What word do you start Wordle with?
My wife and I enjoy a good sparring game of Wordle over our morning coffee and like all devoted Wordle players, one of the top conundrums is choosing the best starting word. I’m not the first person to write about this topic, but I think I have taken a different approach and have come up with a bit of a different answer.
Most of the articles about “best Wordle starting words” reference the bot analysis done by current Wordle owner itself, The New York Times:
- “One mathematician created an automated bot to test over 12,000 words, while online urban legend suggests words like ‘Irate’ or ‘Salet’ are best because of their vowels. In creating their WordleBot, though, New York Times has found ‘Crane’ to be the best place to start while ‘Crate’, ‘Slate’, ‘Slant’ and ‘Trace’ are also very good guesses, as are ‘Lance’, ‘Carte’, ‘Least’ and ‘Trice’.”

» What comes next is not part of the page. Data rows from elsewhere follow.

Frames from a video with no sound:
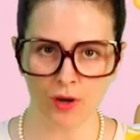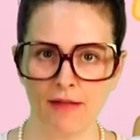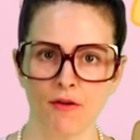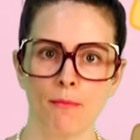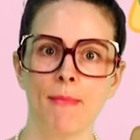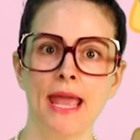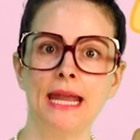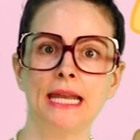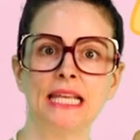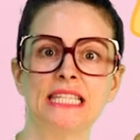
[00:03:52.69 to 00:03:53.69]
gonna have our
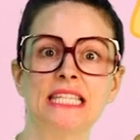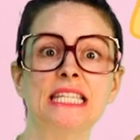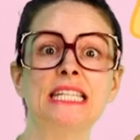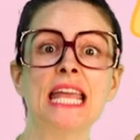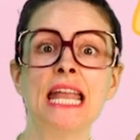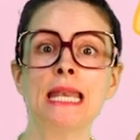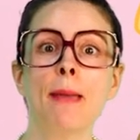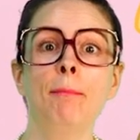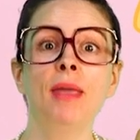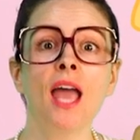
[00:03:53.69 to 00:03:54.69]
mane extend
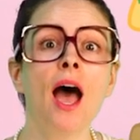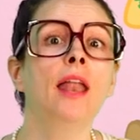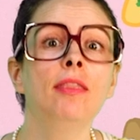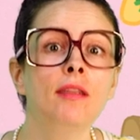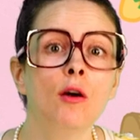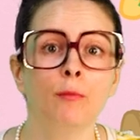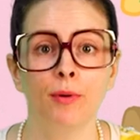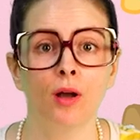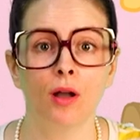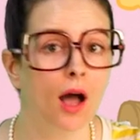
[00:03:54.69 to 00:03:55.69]
beyond the
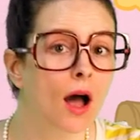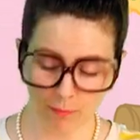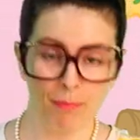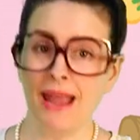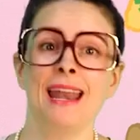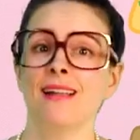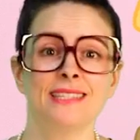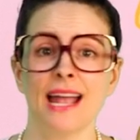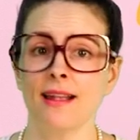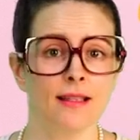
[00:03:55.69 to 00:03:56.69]
notebook. We're getting
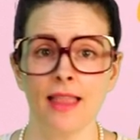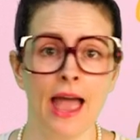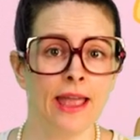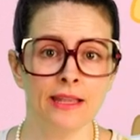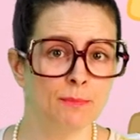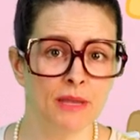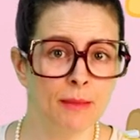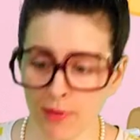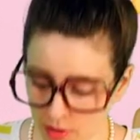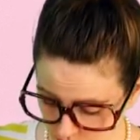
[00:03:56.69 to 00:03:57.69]
outside the lines,
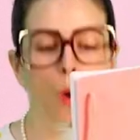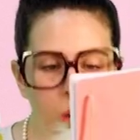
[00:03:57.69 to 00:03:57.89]
people.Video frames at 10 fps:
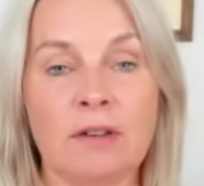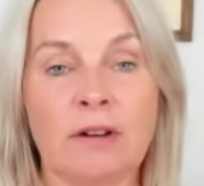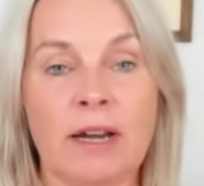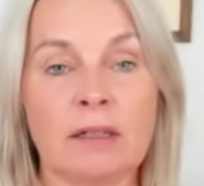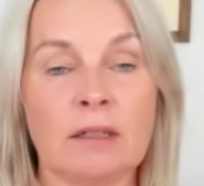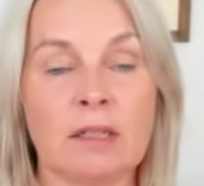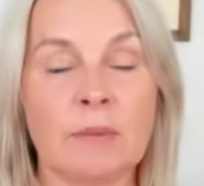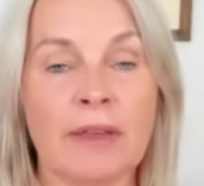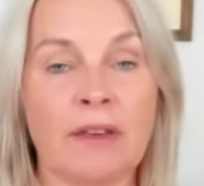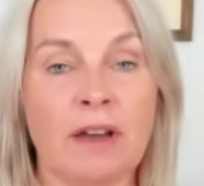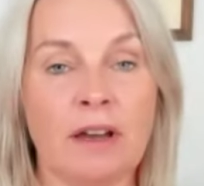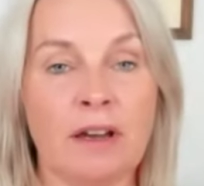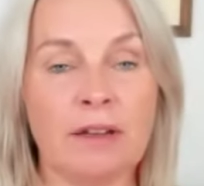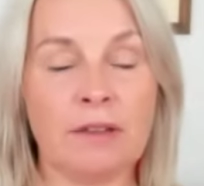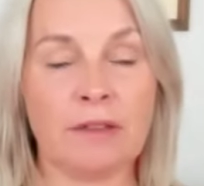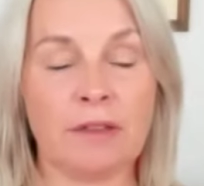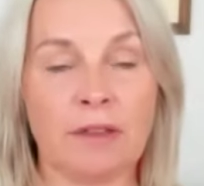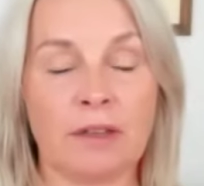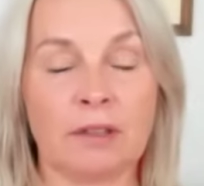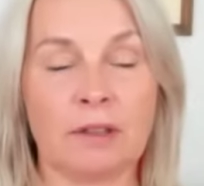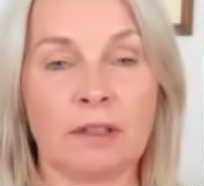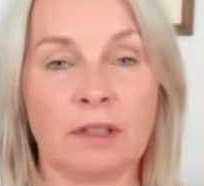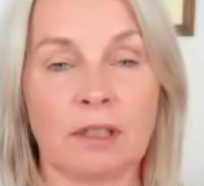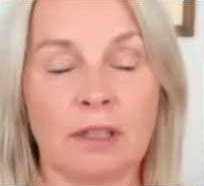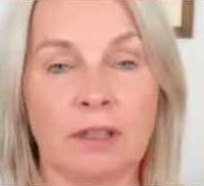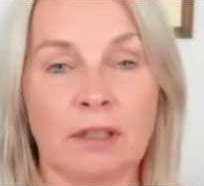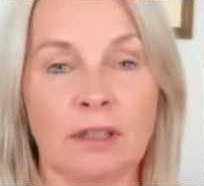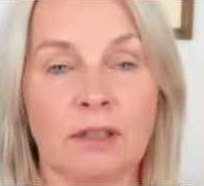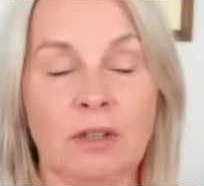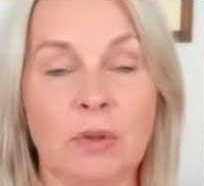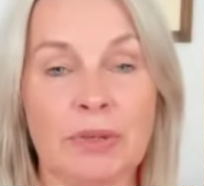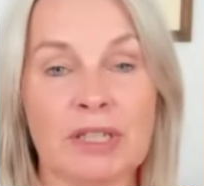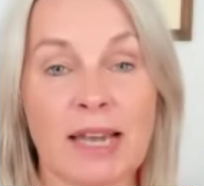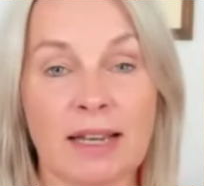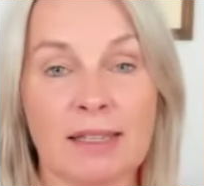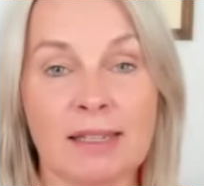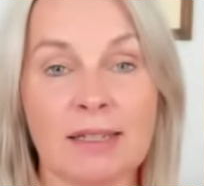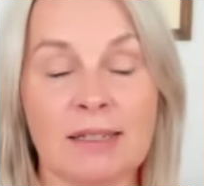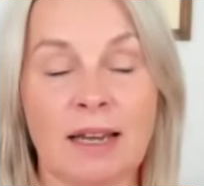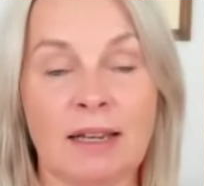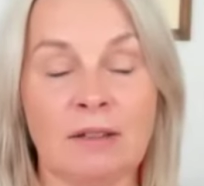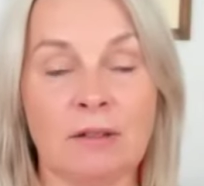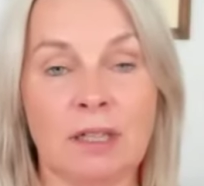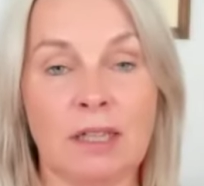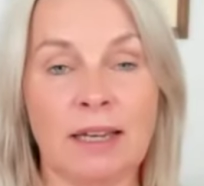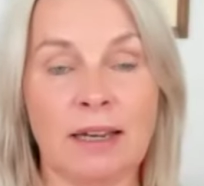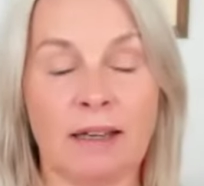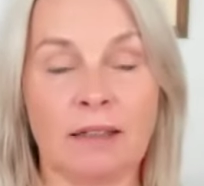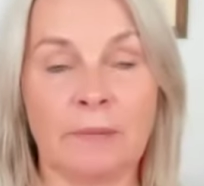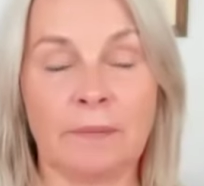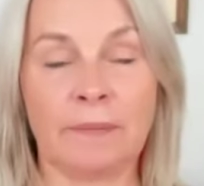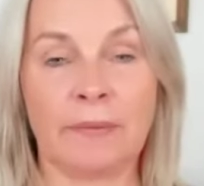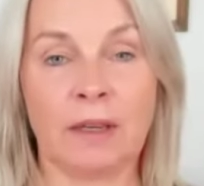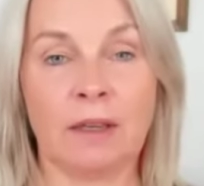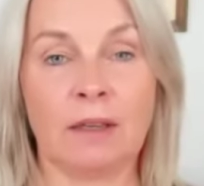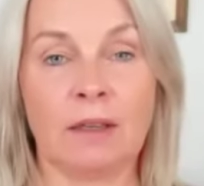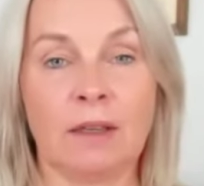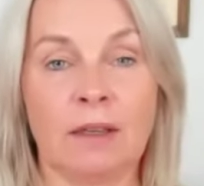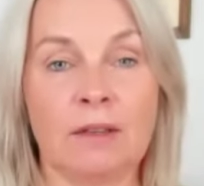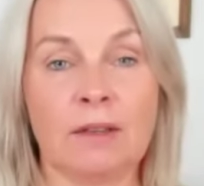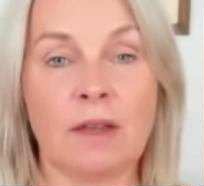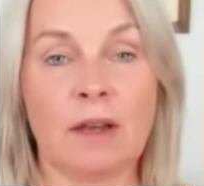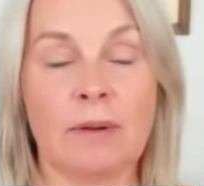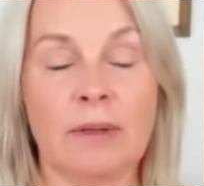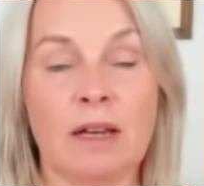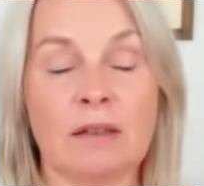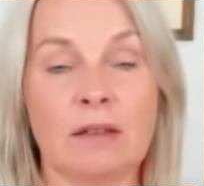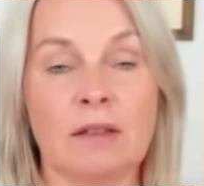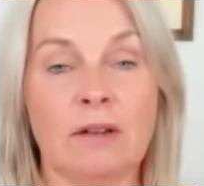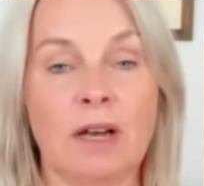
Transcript: you're grounded to Mother Earth, you're protected, and you're clear. So we'll ask your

But people are not bots. I decided to play card counter in the Wordle casino and simply look at letter frequency by position to optimize the odds of hitting a useful letter (and actually, if the letter is a miss then it rules out the highest percentage of words by definition).
I started with a list of the 700 most common words 5-letter words in the English language (to filter out the esoteric and foreign words not included in Wordle). I then cobbled together a little Excel macro to count letter frequency by position (the results are shown in the table below).
With the positional frequencies in hand, the final step was to find the word with all of its letter in the highest frequency position. If I just took the top frequency letters, you would get “SOALE”. Which unfortunately is not a word. By using a top 5 position scoring system (like they do at track and field meets), the highest scoring word I could come up with was “SHALE” which has the #1 letter in every position except the 2nd (which is the 4th highest letter).
A high ranking post by Tom’s Guide took a similar approach, but used a much bigger dictionary of “common words” and came up with a different words, namely “STARE”. He too came up with words that weren’t real (ie. his top possibility was “SOARE”). But the methodology is arguably a bit unscrupulous because it did searching of known “solutions” to Wordle.
The real difference between Tom’s analysis and mine is whether (a) “H” or “T” is a higher frequency 2nd letter, and (b) whether “L” or “R” is the higher frequency slot in the 4th position. Another consideration is that “T” and “R” are more generally common letters than “H” or “L” (so more likely to hit a gold-shaded letter in the word, but just in the wrong position).